Search code examples
sqlclickhouse

ClickHouse Distributed Table Slow


I have created a distributed table in ClickHouse with two shards and one replica of the data in total.

SELECT *
FROM system.clusters

┌─cluster──────────────┬─shard_num─┬─shard_weight─┬─replica_num─┬─host_name────┬─host_address─┬─port─┬─is_local─┬─user────┬─default_database─┐
│ twoshardsonereplicas │         1 │            1 │           1 │ 192.168.8.70 │ 192.168.8.70 │ 9000 │        0 │ default │                  │
│ twoshardsonereplicas │         2 │            1 │           1 │ 192.168.8.71 │ 192.168.8.71 │ 9000 │        1 │ default │                  │
└──────────────────────┴───────────┴──────────────┴─────────────┴──────────────┴──────────────┴──────┴──────────┴─────────┴──────────────────┘

I have the tables exit and exit_all which is the distributed table. I insert into the table exit_all and it distributes the data evenly across my two servers. When I query from the local exit table on half the records it takes 0.15, seconds but when doing on exit_all it takes 0.45 seconds. I would expect it to take around the same amount of time since the processing is split.

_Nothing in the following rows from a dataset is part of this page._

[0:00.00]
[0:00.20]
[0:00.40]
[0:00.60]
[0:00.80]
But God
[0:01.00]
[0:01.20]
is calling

I can see when I count my query that the data is split perfectly for this query or within 100 records on 100k so it's not like all the data is sitting on one server.

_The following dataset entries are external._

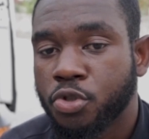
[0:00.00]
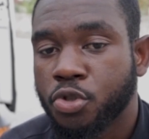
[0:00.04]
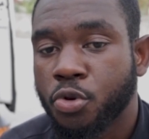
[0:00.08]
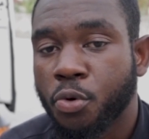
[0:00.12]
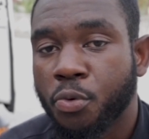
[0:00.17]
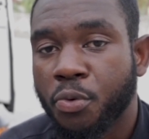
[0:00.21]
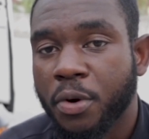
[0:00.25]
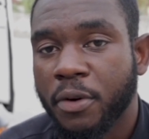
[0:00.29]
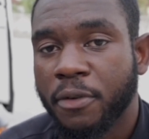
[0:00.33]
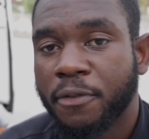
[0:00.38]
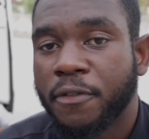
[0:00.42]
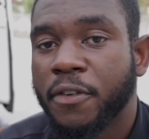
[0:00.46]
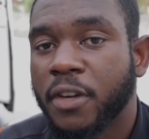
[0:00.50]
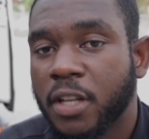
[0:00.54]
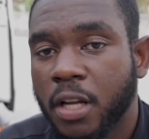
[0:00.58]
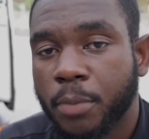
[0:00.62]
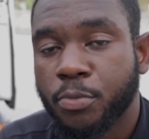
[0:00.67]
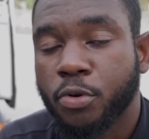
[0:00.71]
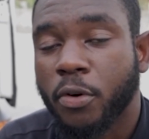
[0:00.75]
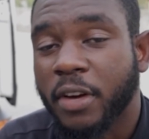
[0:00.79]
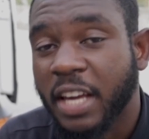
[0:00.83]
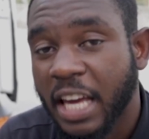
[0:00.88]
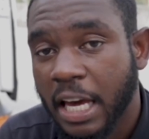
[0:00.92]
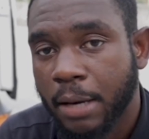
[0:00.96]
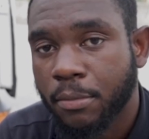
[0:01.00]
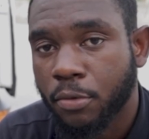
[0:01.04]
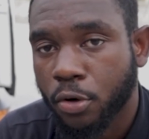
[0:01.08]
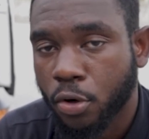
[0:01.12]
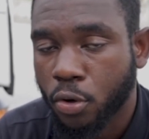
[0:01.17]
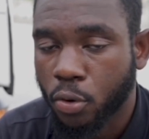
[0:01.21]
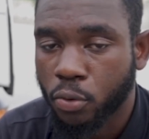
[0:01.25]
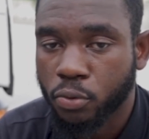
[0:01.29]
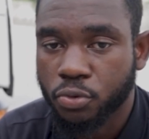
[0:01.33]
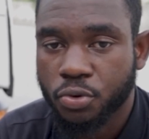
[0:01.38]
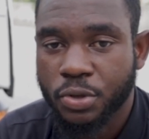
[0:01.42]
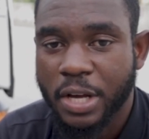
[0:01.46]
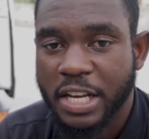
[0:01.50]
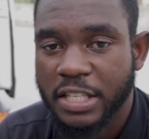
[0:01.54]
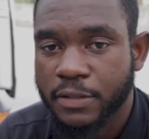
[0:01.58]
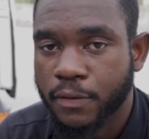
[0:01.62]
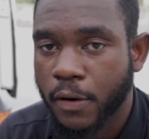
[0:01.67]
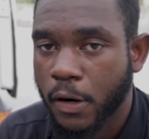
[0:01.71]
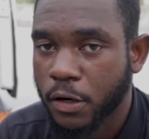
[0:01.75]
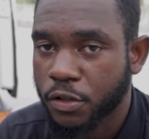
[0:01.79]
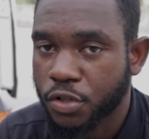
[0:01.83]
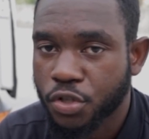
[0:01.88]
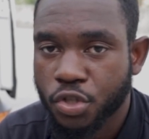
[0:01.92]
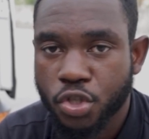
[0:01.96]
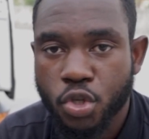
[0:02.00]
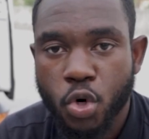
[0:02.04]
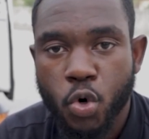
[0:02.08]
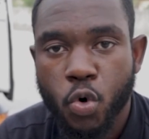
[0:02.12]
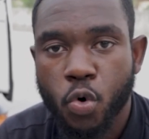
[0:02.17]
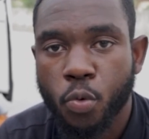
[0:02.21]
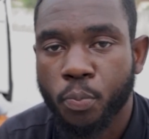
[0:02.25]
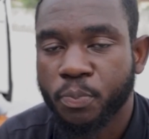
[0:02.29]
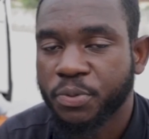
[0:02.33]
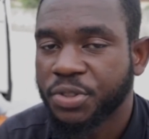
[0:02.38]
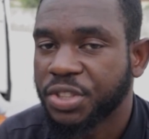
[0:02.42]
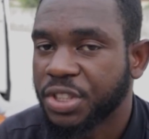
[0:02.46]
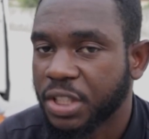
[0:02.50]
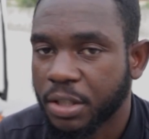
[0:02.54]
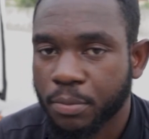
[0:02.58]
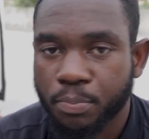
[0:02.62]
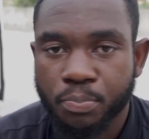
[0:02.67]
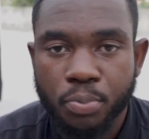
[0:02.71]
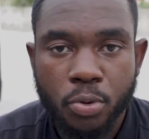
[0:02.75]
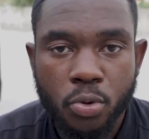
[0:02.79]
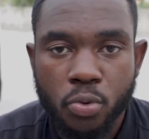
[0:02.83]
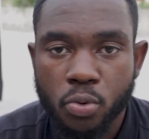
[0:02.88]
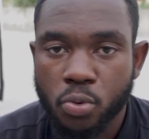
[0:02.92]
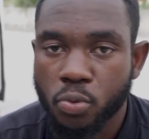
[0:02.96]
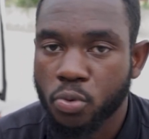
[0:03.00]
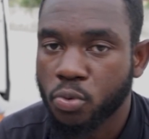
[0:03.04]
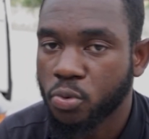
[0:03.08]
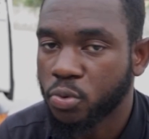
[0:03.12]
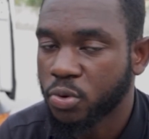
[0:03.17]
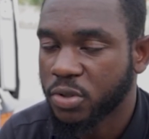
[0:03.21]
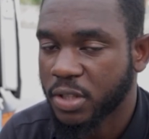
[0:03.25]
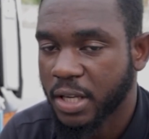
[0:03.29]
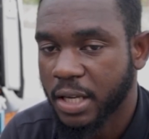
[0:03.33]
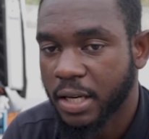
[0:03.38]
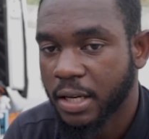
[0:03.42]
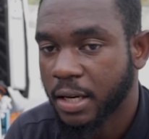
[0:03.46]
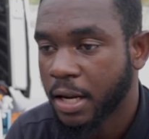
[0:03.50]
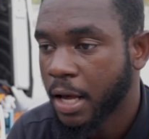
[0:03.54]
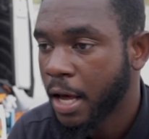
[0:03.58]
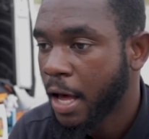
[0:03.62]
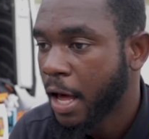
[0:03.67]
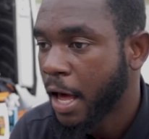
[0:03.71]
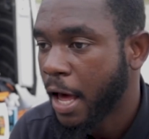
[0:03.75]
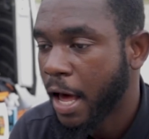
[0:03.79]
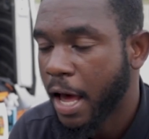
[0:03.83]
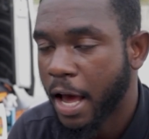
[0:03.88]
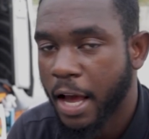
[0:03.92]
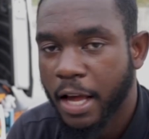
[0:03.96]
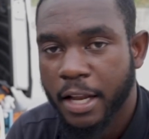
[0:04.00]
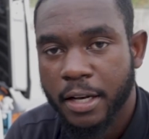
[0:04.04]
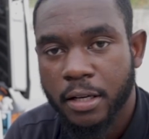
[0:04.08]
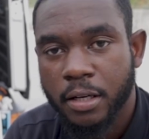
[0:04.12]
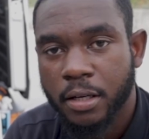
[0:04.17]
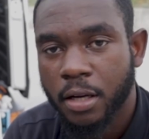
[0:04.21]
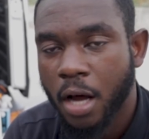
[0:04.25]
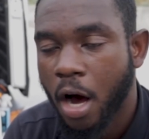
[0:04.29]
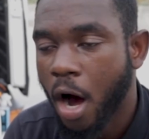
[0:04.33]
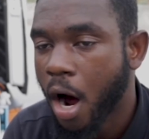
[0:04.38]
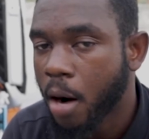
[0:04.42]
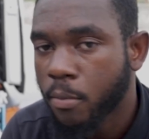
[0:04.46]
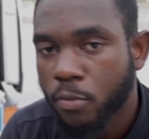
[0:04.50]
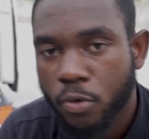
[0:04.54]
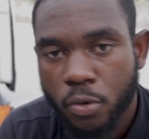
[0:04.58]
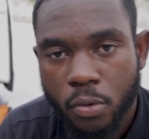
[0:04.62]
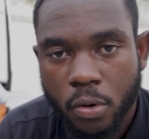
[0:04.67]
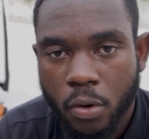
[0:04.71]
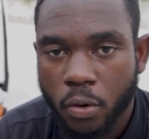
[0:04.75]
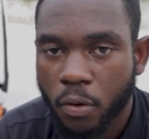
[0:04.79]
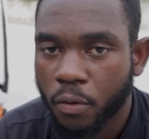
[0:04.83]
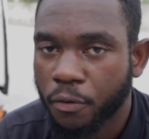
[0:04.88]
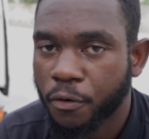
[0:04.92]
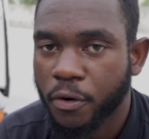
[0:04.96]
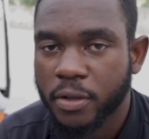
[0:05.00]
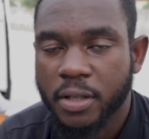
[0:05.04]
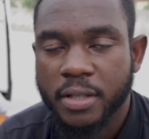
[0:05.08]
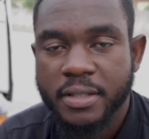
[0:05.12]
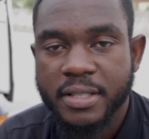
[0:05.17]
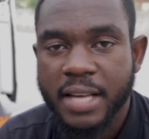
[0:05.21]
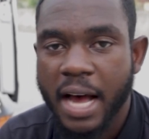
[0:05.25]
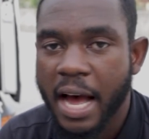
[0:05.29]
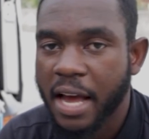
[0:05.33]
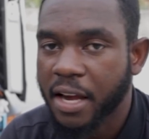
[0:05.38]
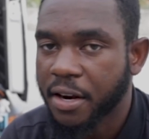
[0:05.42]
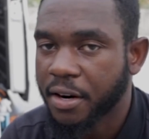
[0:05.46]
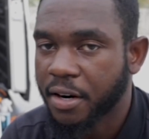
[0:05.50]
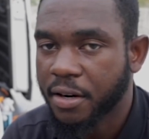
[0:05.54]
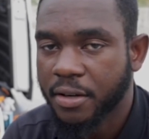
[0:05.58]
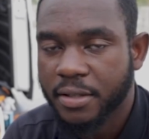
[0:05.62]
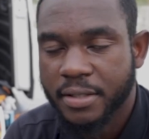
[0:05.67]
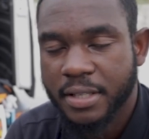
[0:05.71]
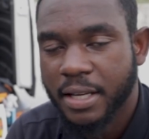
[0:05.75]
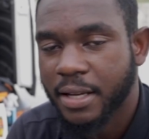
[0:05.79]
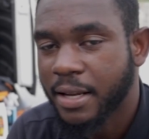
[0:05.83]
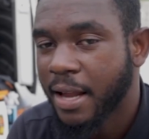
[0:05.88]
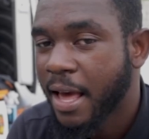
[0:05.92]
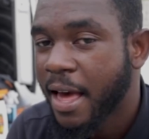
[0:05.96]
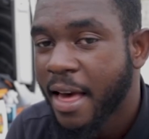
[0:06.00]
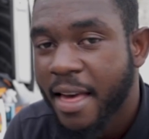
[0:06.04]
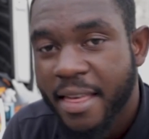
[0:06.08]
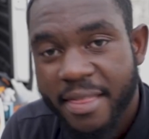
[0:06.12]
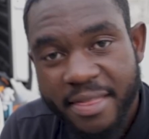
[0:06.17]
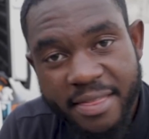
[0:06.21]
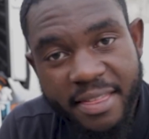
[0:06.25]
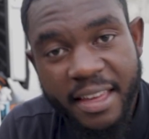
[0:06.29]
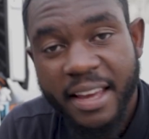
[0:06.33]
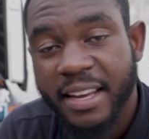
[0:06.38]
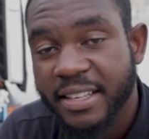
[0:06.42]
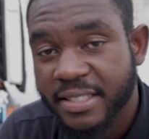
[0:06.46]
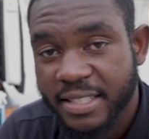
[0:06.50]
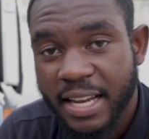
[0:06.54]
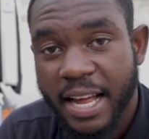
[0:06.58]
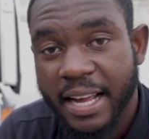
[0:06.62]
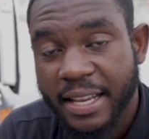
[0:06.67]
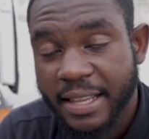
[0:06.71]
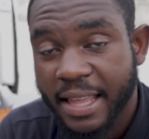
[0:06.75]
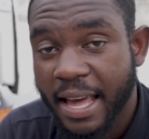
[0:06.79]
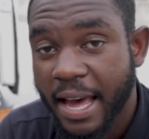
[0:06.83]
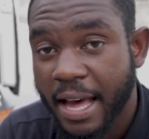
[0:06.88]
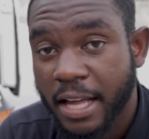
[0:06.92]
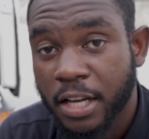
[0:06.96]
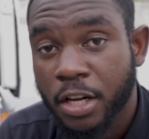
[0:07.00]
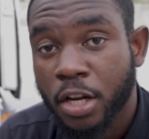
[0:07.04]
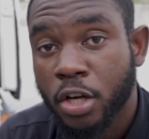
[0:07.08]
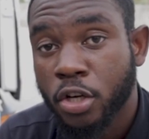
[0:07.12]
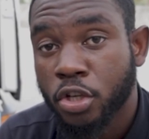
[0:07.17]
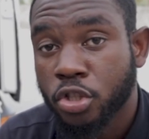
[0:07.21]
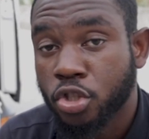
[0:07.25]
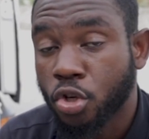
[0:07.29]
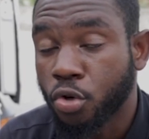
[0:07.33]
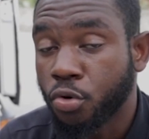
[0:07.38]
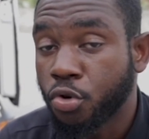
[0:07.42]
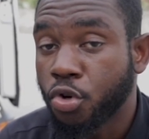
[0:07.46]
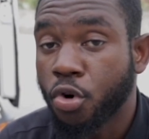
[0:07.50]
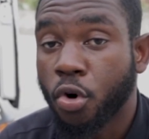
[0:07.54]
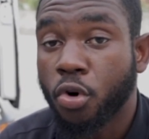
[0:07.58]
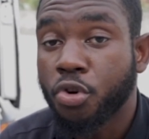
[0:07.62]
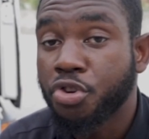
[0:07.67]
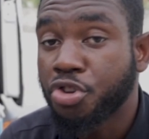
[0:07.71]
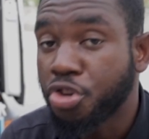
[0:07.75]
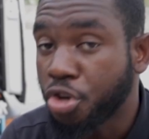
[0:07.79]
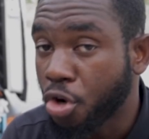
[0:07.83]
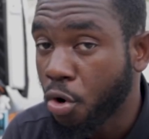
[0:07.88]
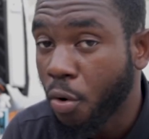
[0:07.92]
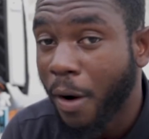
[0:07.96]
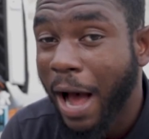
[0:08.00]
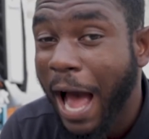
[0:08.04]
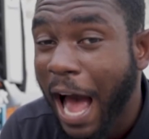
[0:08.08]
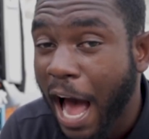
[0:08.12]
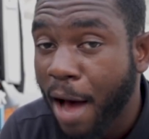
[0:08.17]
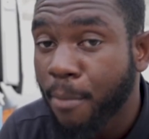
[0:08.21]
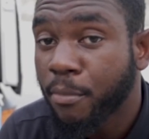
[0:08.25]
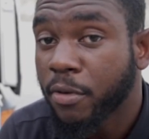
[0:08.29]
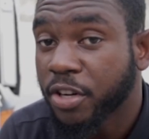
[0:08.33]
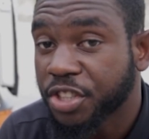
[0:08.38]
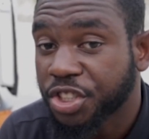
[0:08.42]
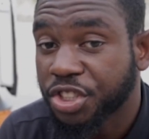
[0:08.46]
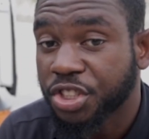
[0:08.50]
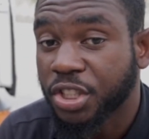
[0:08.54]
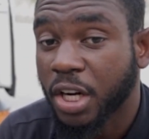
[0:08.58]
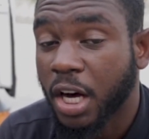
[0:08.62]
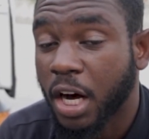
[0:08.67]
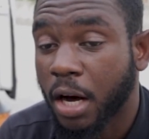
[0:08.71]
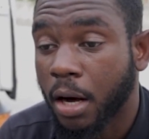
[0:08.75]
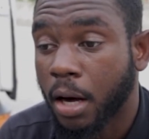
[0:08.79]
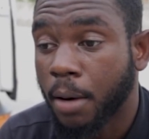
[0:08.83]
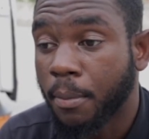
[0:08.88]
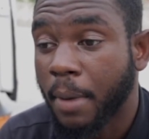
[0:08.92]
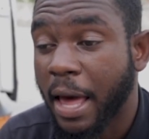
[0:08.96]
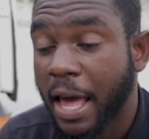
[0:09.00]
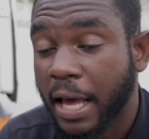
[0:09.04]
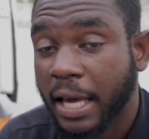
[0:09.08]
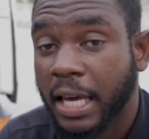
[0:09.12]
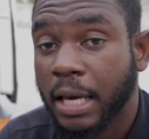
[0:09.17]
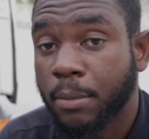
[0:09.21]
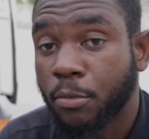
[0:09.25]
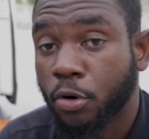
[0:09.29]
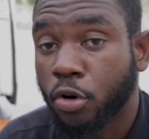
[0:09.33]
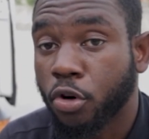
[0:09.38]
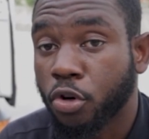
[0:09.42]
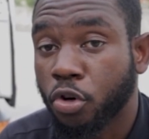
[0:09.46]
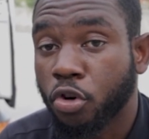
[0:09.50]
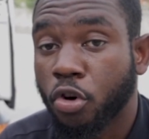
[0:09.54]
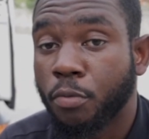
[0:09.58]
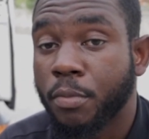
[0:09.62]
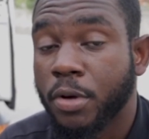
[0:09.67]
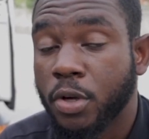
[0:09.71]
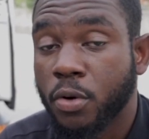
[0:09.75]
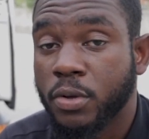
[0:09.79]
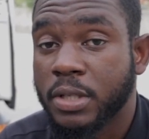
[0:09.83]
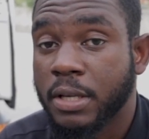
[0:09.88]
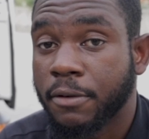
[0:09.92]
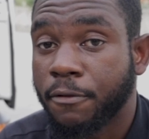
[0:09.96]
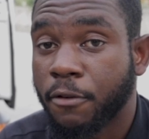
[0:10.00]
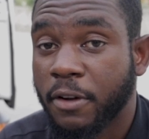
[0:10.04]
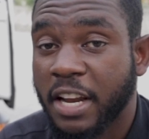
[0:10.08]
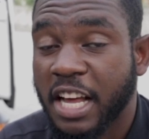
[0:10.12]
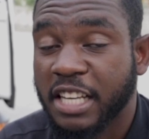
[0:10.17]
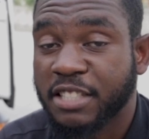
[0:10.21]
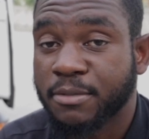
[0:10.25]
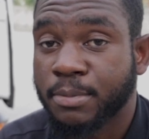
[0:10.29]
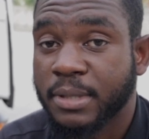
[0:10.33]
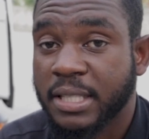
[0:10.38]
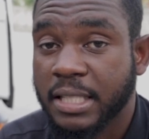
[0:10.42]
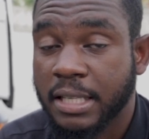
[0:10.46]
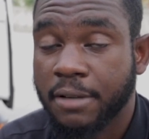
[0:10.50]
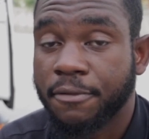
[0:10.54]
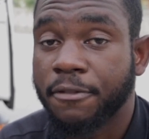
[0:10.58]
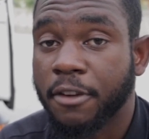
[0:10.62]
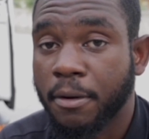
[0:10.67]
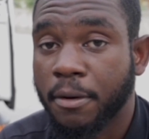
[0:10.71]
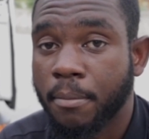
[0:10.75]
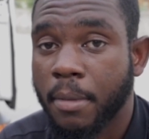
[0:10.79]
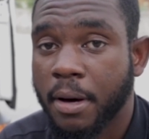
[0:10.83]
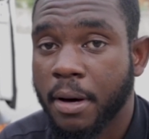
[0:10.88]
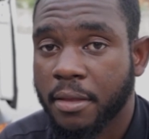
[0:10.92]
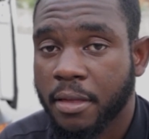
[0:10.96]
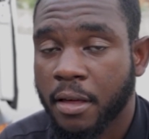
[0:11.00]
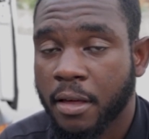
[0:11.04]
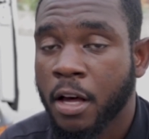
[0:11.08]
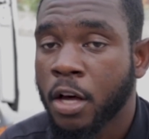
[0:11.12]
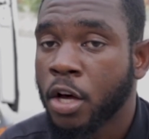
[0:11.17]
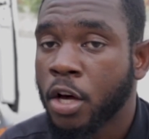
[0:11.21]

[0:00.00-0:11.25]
refill up your chemicals, as far as soap, shampoos, and Armor All for the tires and things like that. So you don't know how much a chemical you're going to be using for that specific month.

Edit: Also getting large variances in query time every 2-3 queries where for some, it will go from 1.3 seconds down to 750ms for the same query.


Solution

  • To answer the first question:

    Distributed tables can add some amount of overhead to processing. Since you are doing two queries, passing the result via https and merging them, the last two parts can well add 0.3 seconds of processing, simply passing the data from one machine to another (in a local network) via http can take well over 0.1 seconds.

    Tl;dr You're distributed query is still taking ~0.15 seconds, transferring and merging the result takes more time however

    To answer the second question: Clickhouse has internal query caching, so repeating a query might or might not trigger data withdrawal from the cache making it faster. Hence why you are noticing inconsistencies with query time.